Dataset content Start Marker
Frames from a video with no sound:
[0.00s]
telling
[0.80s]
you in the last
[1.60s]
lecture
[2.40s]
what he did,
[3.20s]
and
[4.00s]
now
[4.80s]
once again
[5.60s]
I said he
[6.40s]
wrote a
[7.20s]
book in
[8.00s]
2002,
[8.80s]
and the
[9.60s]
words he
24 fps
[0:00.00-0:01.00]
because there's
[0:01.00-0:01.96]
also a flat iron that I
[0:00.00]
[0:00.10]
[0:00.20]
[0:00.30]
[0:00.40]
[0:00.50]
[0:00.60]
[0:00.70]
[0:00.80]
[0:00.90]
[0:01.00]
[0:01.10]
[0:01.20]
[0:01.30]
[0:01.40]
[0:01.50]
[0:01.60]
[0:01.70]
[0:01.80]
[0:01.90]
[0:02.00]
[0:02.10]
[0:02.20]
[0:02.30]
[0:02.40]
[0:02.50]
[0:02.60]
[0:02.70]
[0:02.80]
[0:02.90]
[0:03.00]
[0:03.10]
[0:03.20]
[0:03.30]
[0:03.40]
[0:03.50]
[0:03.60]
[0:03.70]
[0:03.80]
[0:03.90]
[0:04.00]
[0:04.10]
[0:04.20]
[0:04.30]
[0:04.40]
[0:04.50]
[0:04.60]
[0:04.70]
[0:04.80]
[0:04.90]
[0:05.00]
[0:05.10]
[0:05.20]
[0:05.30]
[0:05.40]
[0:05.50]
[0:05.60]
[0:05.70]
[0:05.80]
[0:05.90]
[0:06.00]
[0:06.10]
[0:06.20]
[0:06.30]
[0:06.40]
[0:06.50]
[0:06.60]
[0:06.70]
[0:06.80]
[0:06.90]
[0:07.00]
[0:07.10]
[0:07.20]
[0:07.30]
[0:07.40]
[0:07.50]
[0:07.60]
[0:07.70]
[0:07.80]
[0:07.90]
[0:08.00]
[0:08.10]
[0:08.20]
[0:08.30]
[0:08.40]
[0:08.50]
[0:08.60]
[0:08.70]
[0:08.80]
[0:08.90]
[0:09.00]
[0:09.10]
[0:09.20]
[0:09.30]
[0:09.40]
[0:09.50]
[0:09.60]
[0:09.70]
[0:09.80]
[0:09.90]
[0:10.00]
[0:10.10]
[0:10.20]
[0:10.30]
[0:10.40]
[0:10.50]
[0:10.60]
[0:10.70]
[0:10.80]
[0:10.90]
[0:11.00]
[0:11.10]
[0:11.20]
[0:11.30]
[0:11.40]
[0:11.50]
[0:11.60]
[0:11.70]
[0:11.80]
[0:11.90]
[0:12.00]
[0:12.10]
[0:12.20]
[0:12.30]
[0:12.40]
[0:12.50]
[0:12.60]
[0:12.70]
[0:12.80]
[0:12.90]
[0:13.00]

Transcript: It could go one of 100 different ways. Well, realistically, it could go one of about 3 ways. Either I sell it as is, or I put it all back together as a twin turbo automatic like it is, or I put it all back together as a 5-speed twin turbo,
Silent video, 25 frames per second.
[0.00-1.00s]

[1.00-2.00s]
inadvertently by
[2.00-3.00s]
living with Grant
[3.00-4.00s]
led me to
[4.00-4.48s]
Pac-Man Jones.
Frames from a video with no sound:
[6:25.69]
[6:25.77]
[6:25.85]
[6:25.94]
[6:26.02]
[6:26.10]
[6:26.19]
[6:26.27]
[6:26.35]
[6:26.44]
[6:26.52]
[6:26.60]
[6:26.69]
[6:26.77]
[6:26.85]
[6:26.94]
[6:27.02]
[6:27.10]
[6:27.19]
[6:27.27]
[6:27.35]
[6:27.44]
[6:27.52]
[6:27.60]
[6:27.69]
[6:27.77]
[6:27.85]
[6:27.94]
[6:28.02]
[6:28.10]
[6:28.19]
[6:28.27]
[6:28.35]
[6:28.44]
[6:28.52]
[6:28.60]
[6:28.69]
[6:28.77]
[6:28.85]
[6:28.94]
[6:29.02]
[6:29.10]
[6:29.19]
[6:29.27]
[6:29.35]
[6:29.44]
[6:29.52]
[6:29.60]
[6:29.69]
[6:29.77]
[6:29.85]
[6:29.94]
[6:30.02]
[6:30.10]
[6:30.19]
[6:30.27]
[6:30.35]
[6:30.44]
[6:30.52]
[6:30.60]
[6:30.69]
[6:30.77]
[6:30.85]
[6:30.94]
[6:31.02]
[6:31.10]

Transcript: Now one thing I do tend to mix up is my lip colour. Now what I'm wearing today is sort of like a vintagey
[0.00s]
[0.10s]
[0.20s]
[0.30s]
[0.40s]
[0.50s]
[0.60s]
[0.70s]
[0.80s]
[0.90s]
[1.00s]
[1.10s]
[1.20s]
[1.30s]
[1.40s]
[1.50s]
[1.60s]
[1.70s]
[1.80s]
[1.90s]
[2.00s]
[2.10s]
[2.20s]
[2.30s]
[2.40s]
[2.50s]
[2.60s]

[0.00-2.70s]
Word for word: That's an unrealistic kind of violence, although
Dataset content End Marker
Give an exact transcription of the data shown above.

**Answer to this problem**:
Frames from a video with no sound:
[0.00s]
telling
[0.80s]
you in the last
[1.60s]
lecture
[2.40s]
what he did,
[3.20s]
and
[4.00s]
now
[4.80s]
once again
[5.60s]
I said he
[6.40s]
wrote a
[7.20s]
book in
[8.00s]
2002,
[8.80s]
and the
[9.60s]
words he
24 fps
[0:00.00-0:01.00]
because there's
[0:01.00-0:01.96]
also a flat iron that I
[0:00.00]
[0:00.10]
[0:00.20]
[0:00.30]
[0:00.40]
[0:00.50]
[0:00.60]
[0:00.70]
[0:00.80]
[0:00.90]
[0:01.00]
[0:01.10]
[0:01.20]
[0:01.30]
[0:01.40]
[0:01.50]
[0:01.60]
[0:01.70]
[0:01.80]
[0:01.90]
[0:02.00]
[0:02.10]
[0:02.20]
[0:02.30]
[0:02.40]
[0:02.50]
[0:02.60]
[0:02.70]
[0:02.80]
[0:02.90]
[0:03.00]
[0:03.10]
[0:03.20]
[0:03.30]
[0:03.40]
[0:03.50]
[0:03.60]
[0:03.70]
[0:03.80]
[0:03.90]
[0:04.00]
[0:04.10]
[0:04.20]
[0:04.30]
[0:04.40]
[0:04.50]
[0:04.60]
[0:04.70]
[0:04.80]
[0:04.90]
[0:05.00]
[0:05.10]
[0:05.20]
[0:05.30]
[0:05.40]
[0:05.50]
[0:05.60]
[0:05.70]
[0:05.80]
[0:05.90]
[0:06.00]
[0:06.10]
[0:06.20]
[0:06.30]
[0:06.40]
[0:06.50]
[0:06.60]
[0:06.70]
[0:06.80]
[0:06.90]
[0:07.00]
[0:07.10]
[0:07.20]
[0:07.30]
[0:07.40]
[0:07.50]
[0:07.60]
[0:07.70]
[0:07.80]
[0:07.90]
[0:08.00]
[0:08.10]
[0:08.20]
[0:08.30]
[0:08.40]
[0:08.50]
[0:08.60]
[0:08.70]
[0:08.80]
[0:08.90]
[0:09.00]
[0:09.10]
[0:09.20]
[0:09.30]
[0:09.40]
[0:09.50]
[0:09.60]
[0:09.70]
[0:09.80]
[0:09.90]
[0:10.00]
[0:10.10]
[0:10.20]
[0:10.30]
[0:10.40]
[0:10.50]
[0:10.60]
[0:10.70]
[0:10.80]
[0:10.90]
[0:11.00]
[0:11.10]
[0:11.20]
[0:11.30]
[0:11.40]
[0:11.50]
[0:11.60]
[0:11.70]
[0:11.80]
[0:11.90]
[0:12.00]
[0:12.10]
[0:12.20]
[0:12.30]
[0:12.40]
[0:12.50]
[0:12.60]
[0:12.70]
[0:12.80]
[0:12.90]
[0:13.00]

Transcript: It could go one of 100 different ways. Well, realistically, it could go one of about 3 ways. Either I sell it as is, or I put it all back together as a twin turbo automatic like it is, or I put it all back together as a 5-speed twin turbo,
Silent video, 25 frames per second.
[0.00-1.00s]

[1.00-2.00s]
inadvertently by
[2.00-3.00s]
living with Grant
[3.00-4.00s]
led me to
[4.00-4.48s]
Pac-Man Jones.
Frames from a video with no sound:
[6:25.69]
[6:25.77]
[6:25.85]
[6:25.94]
[6:26.02]
[6:26.10]
[6:26.19]
[6:26.27]
[6:26.35]
[6:26.44]
[6:26.52]
[6:26.60]
[6:26.69]
[6:26.77]
[6:26.85]
[6:26.94]
[6:27.02]
[6:27.10]
[6:27.19]
[6:27.27]
[6:27.35]
[6:27.44]
[6:27.52]
[6:27.60]
[6:27.69]
[6:27.77]
[6:27.85]
[6:27.94]
[6:28.02]
[6:28.10]
[6:28.19]
[6:28.27]
[6:28.35]
[6:28.44]
[6:28.52]
[6:28.60]
[6:28.69]
[6:28.77]
[6:28.85]
[6:28.94]
[6:29.02]
[6:29.10]
[6:29.19]
[6:29.27]
[6:29.35]
[6:29.44]
[6:29.52]
[6:29.60]
[6:29.69]
[6:29.77]
[6:29.85]
[6:29.94]
[6:30.02]
[6:30.10]
[6:30.19]
[6:30.27]
[6:30.35]
[6:30.44]
[6:30.52]
[6:30.60]
[6:30.69]
[6:30.77]
[6:30.85]
[6:30.94]
[6:31.02]
[6:31.10]

Transcript: Now one thing I do tend to mix up is my lip colour. Now what I'm wearing today is sort of like a vintagey
[0.00s]
[0.10s]
[0.20s]
[0.30s]
[0.40s]
[0.50s]
[0.60s]
[0.70s]
[0.80s]
[0.90s]
[1.00s]
[1.10s]
[1.20s]
[1.30s]
[1.40s]
[1.50s]
[1.60s]
[1.70s]
[1.80s]
[1.90s]
[2.00s]
[2.10s]
[2.20s]
[2.30s]
[2.40s]
[2.50s]
[2.60s]

[0.00-2.70s]
Word for word: That's an unrealistic kind of violence, although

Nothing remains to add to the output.